O impacto dos blocos econômicos no comércio de seus integrantes.

Enviada em 28/09/2020

Os blocos de acordos internacionais têm diversos objetivos, a visar desde a segurança até comércio e liberdade de fluxos pessoais. Existem, também, vários estágios de integração, que vão de zona preferencial tarifária a união monetária. Na contemporaneidade, ser membro de algum grupo torna-se problemático devido às normas de adesão e permanência, bem como à diminuição das negociações, a causar impactos nacionais.

Primeiramente, deve-se ressaltar as leis. Mesmo cientes das particularidades locais, os membros fundadores elaboram cláusulas com a tendência de uniformização dos setores, a exemplo do econômico. Desse modo, a obediência é fundamental, como o MERCOSUL, em que todos precisam aderir a uma Tarifa Externa Comum (TEC). Assim, cada componente perde alguma autonomia em prol da ligação ao bloco.

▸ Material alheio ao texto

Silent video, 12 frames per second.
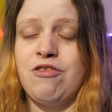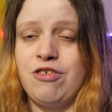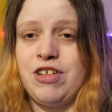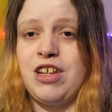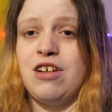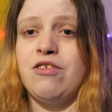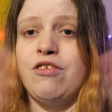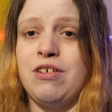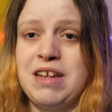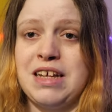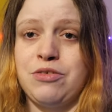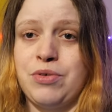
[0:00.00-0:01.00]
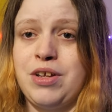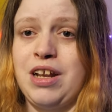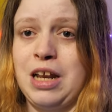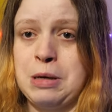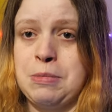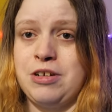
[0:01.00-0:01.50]
video appears when you
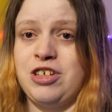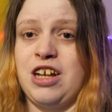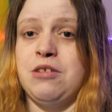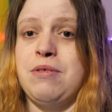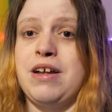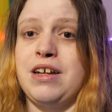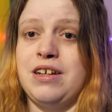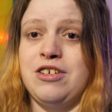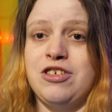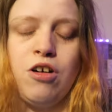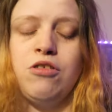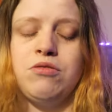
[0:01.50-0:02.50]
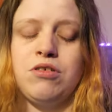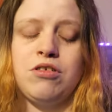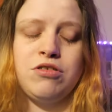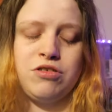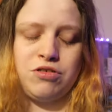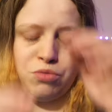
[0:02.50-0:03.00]
click on my channel page. Oh my
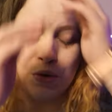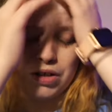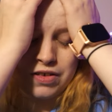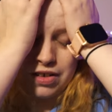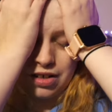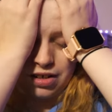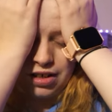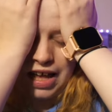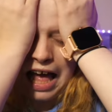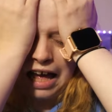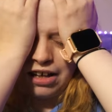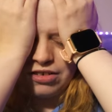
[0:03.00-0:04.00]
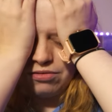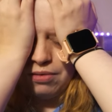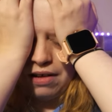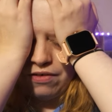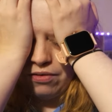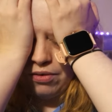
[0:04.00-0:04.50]
God, Twitter, X,
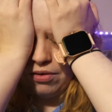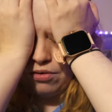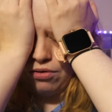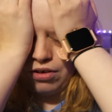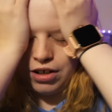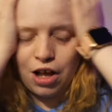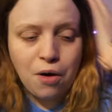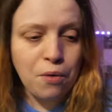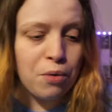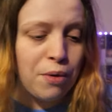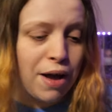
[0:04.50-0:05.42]
whatever you want to call it, go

Outrossim, a permanência em acordos pode afetar outras negociações. Mesmo que haja alguma liberdade para comercializar fora do bloco, alguns deles não aceitam. Dessa maneira, a União Européia, por exemplo, conforme matéria do site Terra, não aceita que o Brasil firme pactos sozinho, apenas entre grupos. Assim, perde-se contratos que aumentariam o PIB e que proporcionariam maior visibilidade e poderio brasileiro no cenário exterior.

Então, para minimizar os efeitos das regras e dos negócios, é necessário, portanto, contar com ações do Ministério da Economia e Relações Exteriores de cada nação, a reverter, gradualmente, o quadro. Deve haver mais flexibilizações, por meio de reformulações nas regras, a fim de permitir maior autonomia e ajustá-las ao perfil de cada lugar, para garantir a harmonia mundial. Por fim, aumentar o foco sobre os acordos, por intermédio do maior volume de acordos firmado, com o objetivo de fazer com que os países, sobretudo os subdesenvolvidos, tenham chances no cenário global e, com isso, alavancar a balança comercial, a proporcionar, em última instância, maior qualidade de vida para os cidadãos.